Shafer might as well have been writing about Bodelier’s heartfelt if factually flawed advocacy piece.
Even if the UN estimate is accurate, it is hardly relevant to the porn topic. As Bodelier half-admits, those sex slaves end up in brothels and maybe in peepshows. As there is a serious crime involved here, the victims are typically not paraded in front of cameras for all the world to see.
Another piece of sophistry Bodelier commits is a an uncritical reference to the killer of U.K. teacher Jane Longhurst, Graham Coutts, who is said to have been under the influence of violent porn. There is, however, no causal link between porn consumption and actual violence, as I’ve argued here.
There’s more. Take Bodelier’s assertion that a few men in a little town in Holland had “advanced plans” to make a snuff movie recently, until the police intervened. Now, there’s nothing funny about snuff movies, but I do find some unintended humor in the desperation with which anti-porn crusaders clearly wish that snuff movies actually existed. Sorry, ladies and pantywaists. To the best of anyone’s knowledge, and no matter how much it displeases Andrea Dworkin, no real snuff movie — in which a victim is murdered on camera for the sexual gratification of viewers — has ever been made.
Poor Ralf Bodelier. Denied his chance to wax wrathfully about snuff-film horrors, he must resort to pure fantasy. Immediately following a paragraph about the “planned” Dutch snuff movie, he writes:
More than three decades after Deep Throat, this looks like the daily practice of too much Internet porn. While Norman Mailer and Xaviera Hollander describe the emergence of porn as the dawn of sexual freedom, that rise led to an absolute lack of freedom for hundreds of thousands of women. [emphasis mine]

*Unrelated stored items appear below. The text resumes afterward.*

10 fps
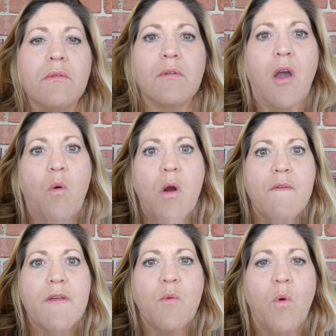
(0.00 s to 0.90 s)
go
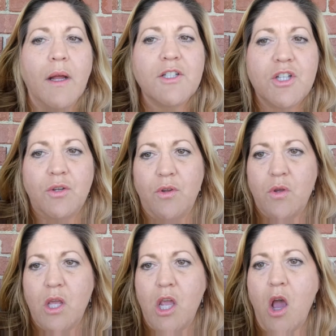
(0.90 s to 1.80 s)
wherever you want to. You
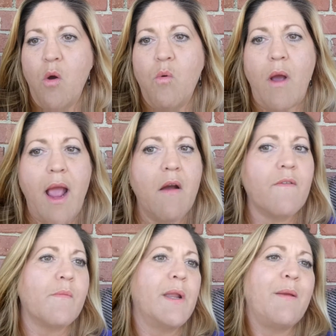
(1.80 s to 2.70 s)
can go
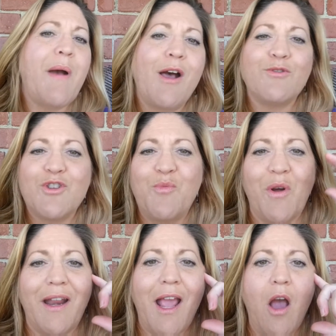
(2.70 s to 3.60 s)
however many miles you
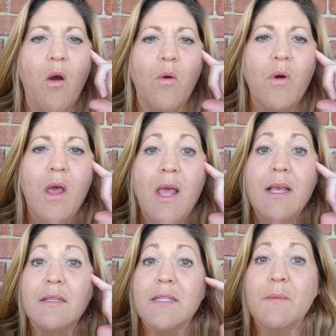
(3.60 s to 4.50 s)
want to go,
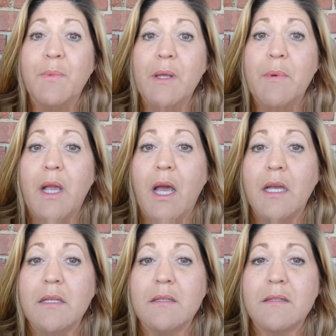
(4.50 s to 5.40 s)
simply
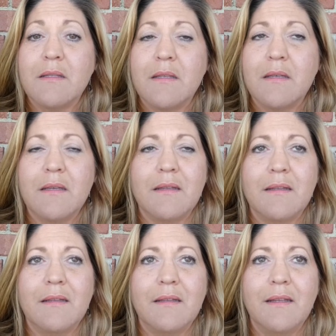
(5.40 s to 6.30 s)
because
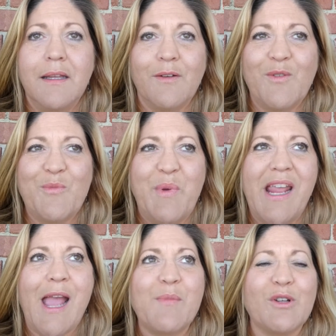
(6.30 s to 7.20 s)

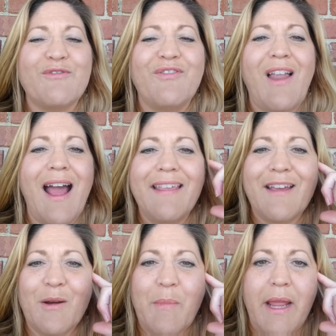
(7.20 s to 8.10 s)
being able to fly
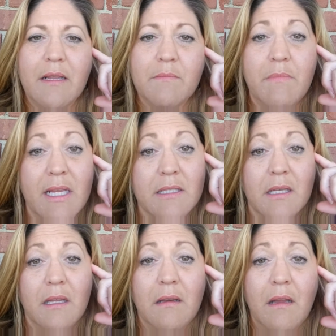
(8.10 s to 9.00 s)
there makes
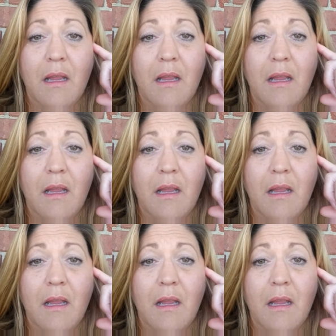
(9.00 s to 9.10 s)
the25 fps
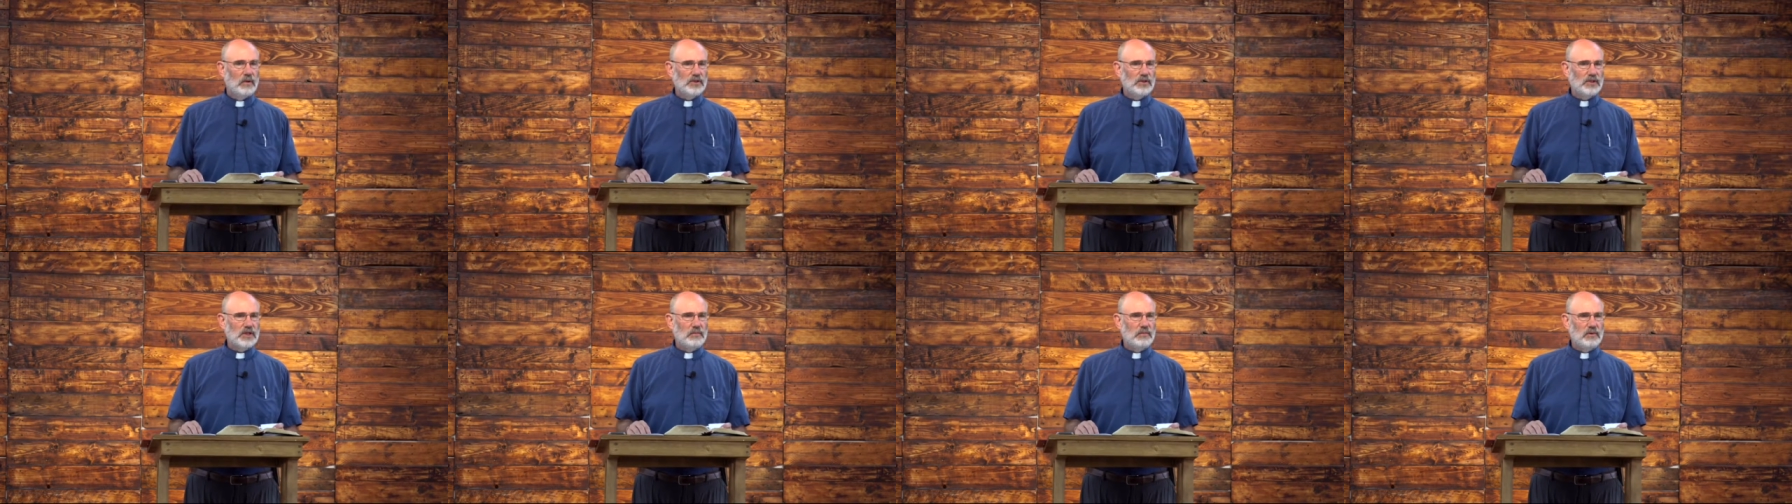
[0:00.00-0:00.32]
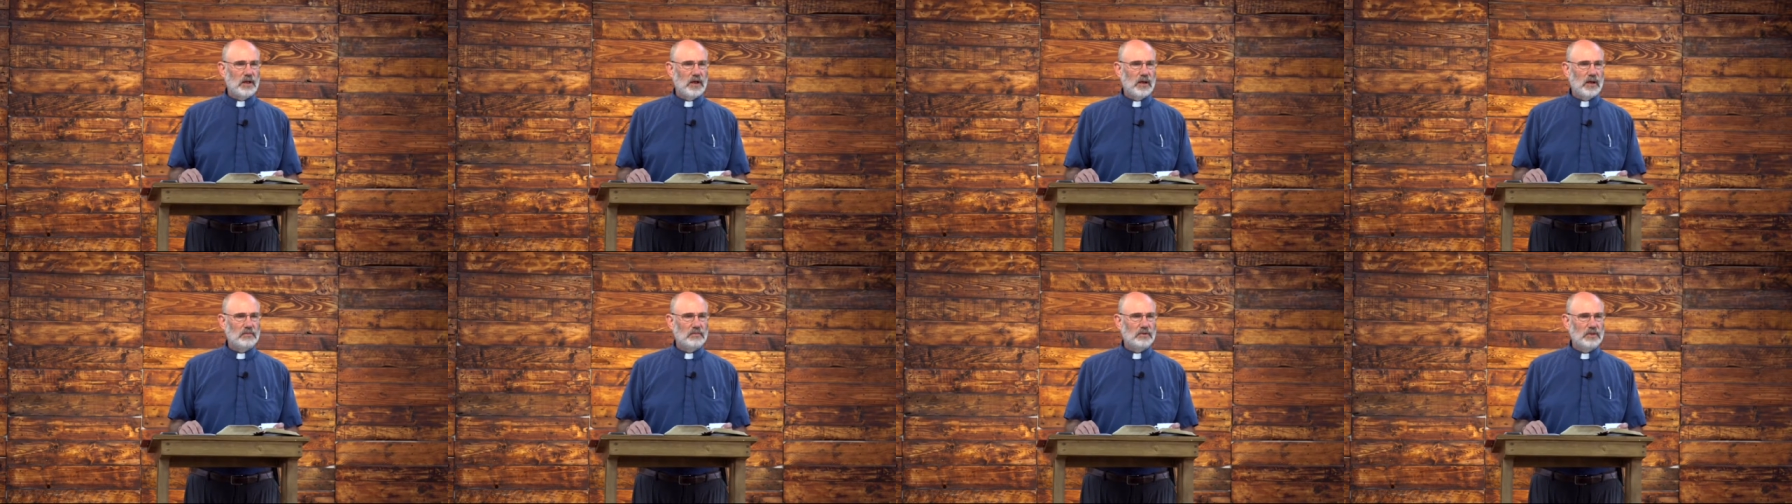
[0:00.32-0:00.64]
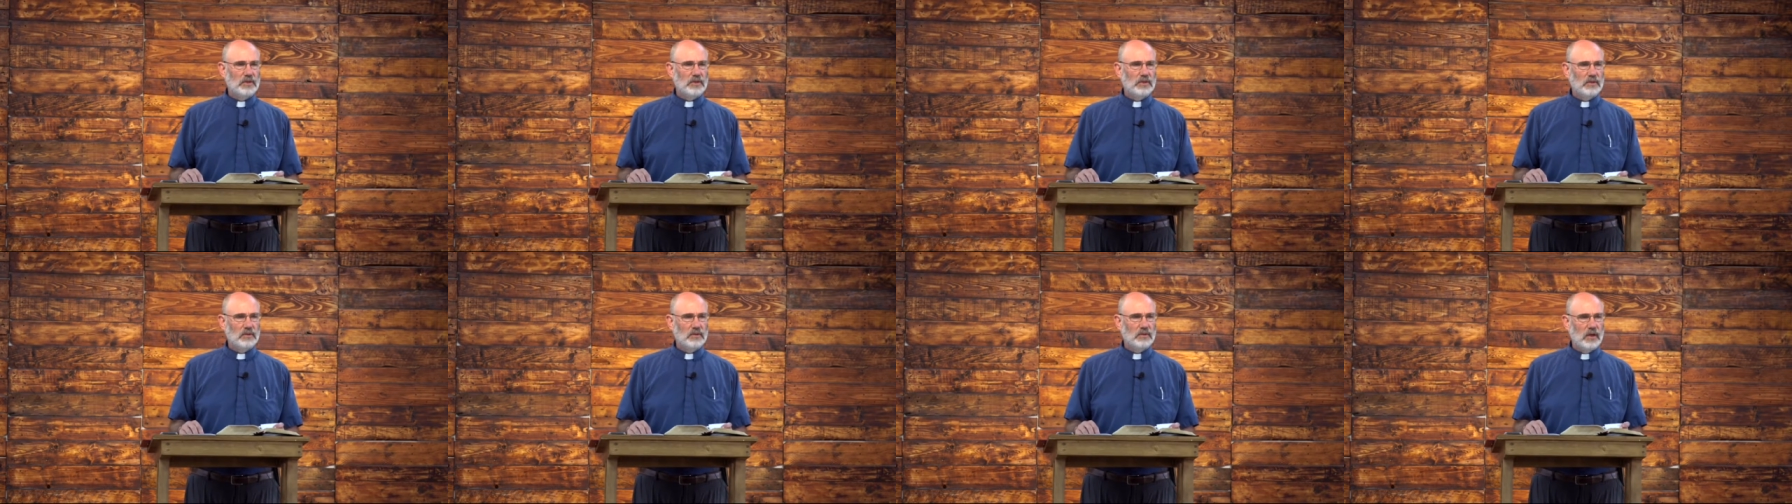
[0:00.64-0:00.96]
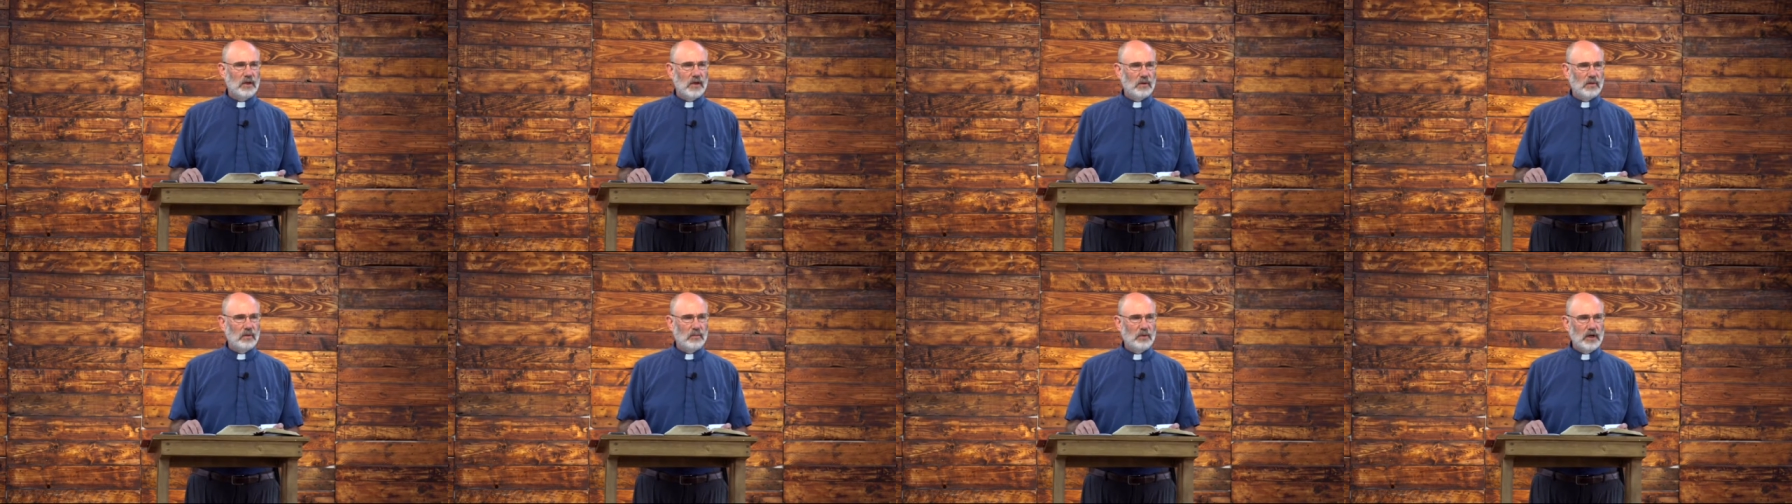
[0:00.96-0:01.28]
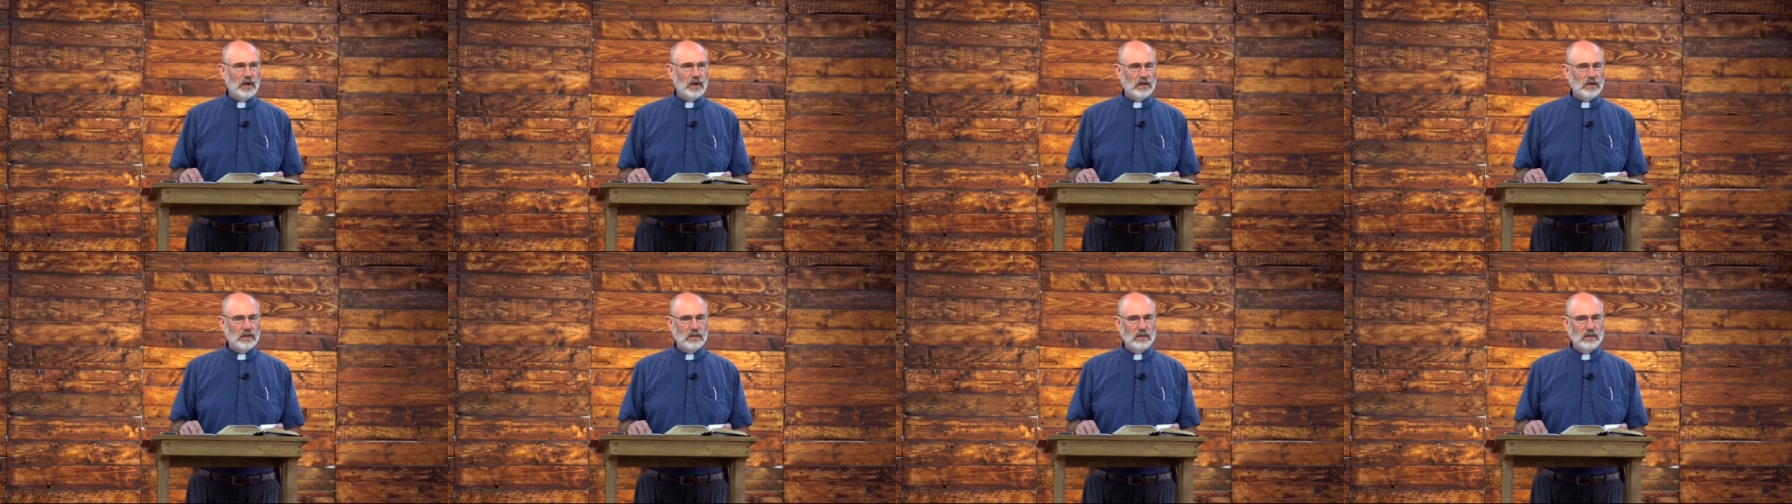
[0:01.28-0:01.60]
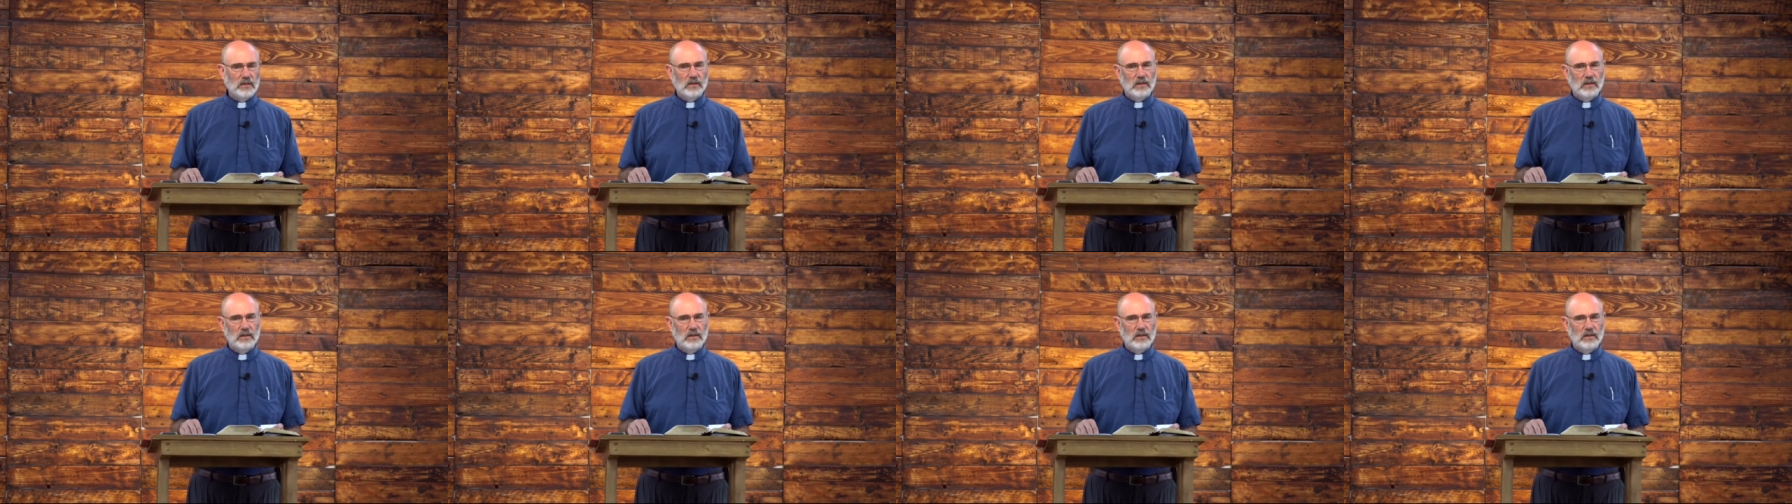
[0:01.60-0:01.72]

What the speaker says: sometimes read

So he’s alleging — proof be damned — that “hundreds of thousands of women” have been enslaved by porn-making evildoers, who’ve turned filming the killing of their victims into a “daily practice.” Um, could we have some hard numbers and cold facts, please?
And not to pick nits, but nowhere does Bodelier make the slightest attempt to come up with a definition of “violent” porn. Considering that he deems Deep Throat vile and impermissible — and that he’d like to put you behind bars if you watch it — I’m not hopeful about where he draws the line. Still, it’s a question that begs for an answer. As I wrote a couple of months ago, when the British proposal to punish possession of violent porn was introduced:
[W]ho gets to decide what goes too far, and how to define big amorphous words like “violent” and “abusive”? Are the Brits going to have a censorship committee that will earnestly discuss if a facial cumshot is allowable or abusive? And if the verdict comes down that that’s permitted, how about a bukkake gangbang? Or how about a golden-shower scene — is that potentially abusive enough that it could land you in the pokey for a few years? Will the committee bravely tackle the possible violence in everything from fisting photos to extreme-bondage tapes?
So, how about it, Bodelier?
Oh: for those interested in the Linda Lovelace saga, her quite lovely obituary — penned by Joe Bob Briggs — is here.